START Provided data

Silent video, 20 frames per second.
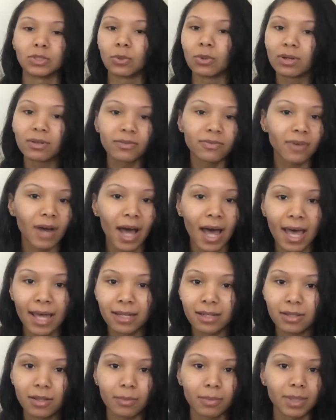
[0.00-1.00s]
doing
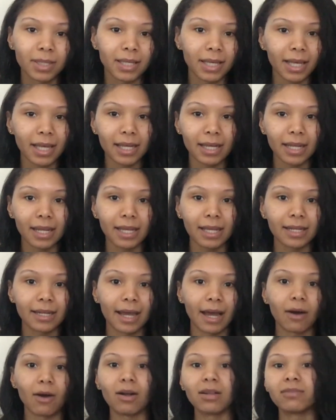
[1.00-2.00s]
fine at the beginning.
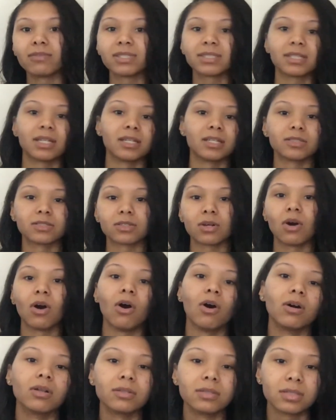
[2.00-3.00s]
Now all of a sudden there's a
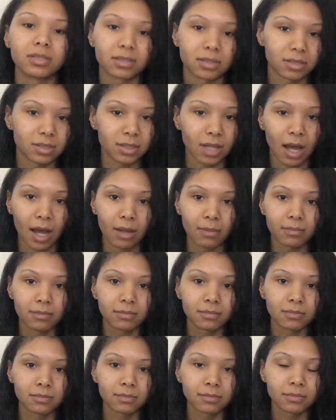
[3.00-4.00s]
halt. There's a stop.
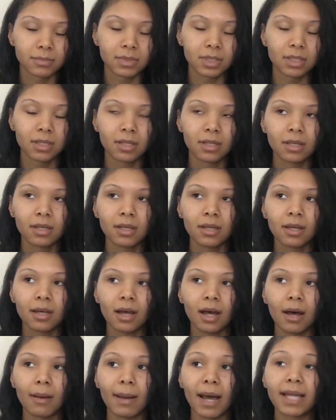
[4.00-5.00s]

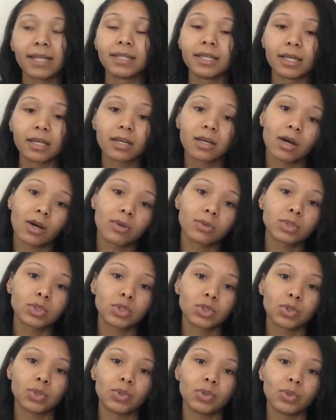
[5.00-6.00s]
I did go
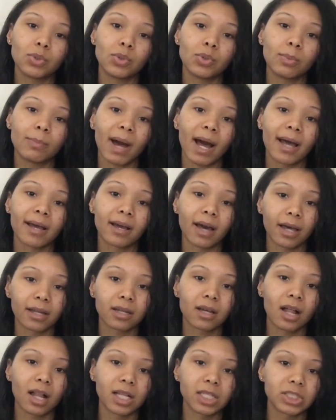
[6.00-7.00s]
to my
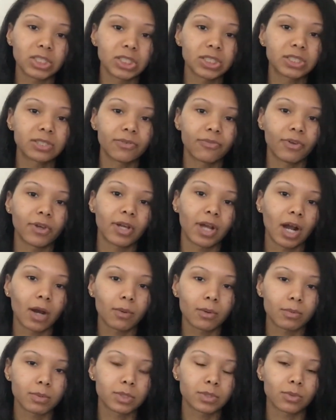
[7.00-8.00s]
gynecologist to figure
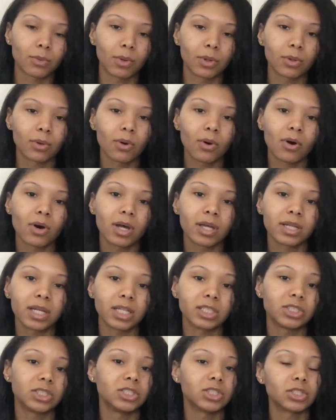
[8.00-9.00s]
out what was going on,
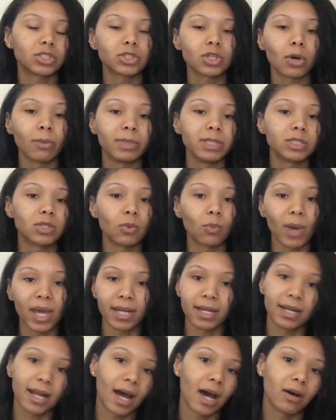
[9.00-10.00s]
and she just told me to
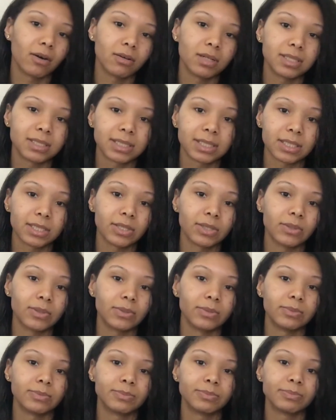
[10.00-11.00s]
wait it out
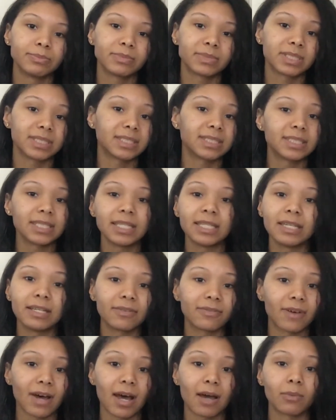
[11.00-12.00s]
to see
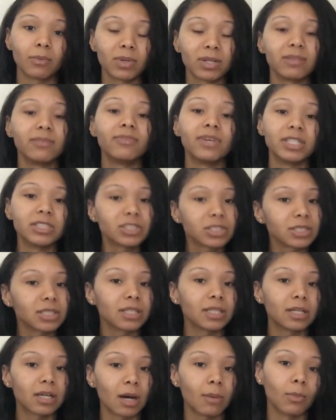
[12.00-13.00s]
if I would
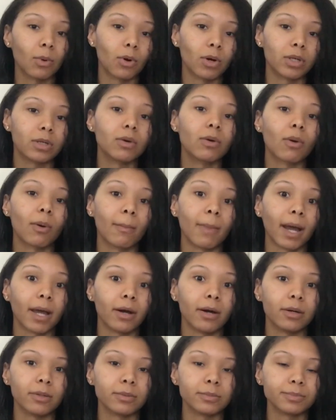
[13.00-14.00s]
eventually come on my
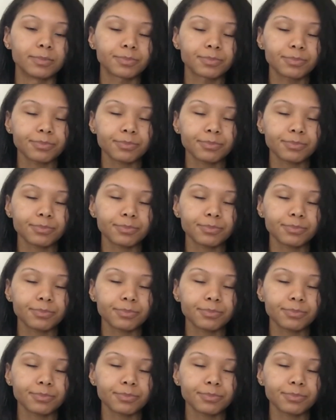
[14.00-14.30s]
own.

END Provided data

### Task objective
Your task is to restate word for word the lines from the one containing "[1.00-2.00s]" through the last line of the data, both ends included, with no pictures.

### Task solution
[1.00-2.00s]
fine at the beginning.
[2.00-3.00s]
Now all of a sudden there's a
[3.00-4.00s]
halt. There's a stop.
[4.00-5.00s]

[5.00-6.00s]
I did go
[6.00-7.00s]
to my
[7.00-8.00s]
gynecologist to figure
[8.00-9.00s]
out what was going on,
[9.00-10.00s]
and she just told me to
[10.00-11.00s]
wait it out
[11.00-12.00s]
to see
[12.00-13.00s]
if I would
[13.00-14.00s]
eventually come on my
[14.00-14.30s]
own.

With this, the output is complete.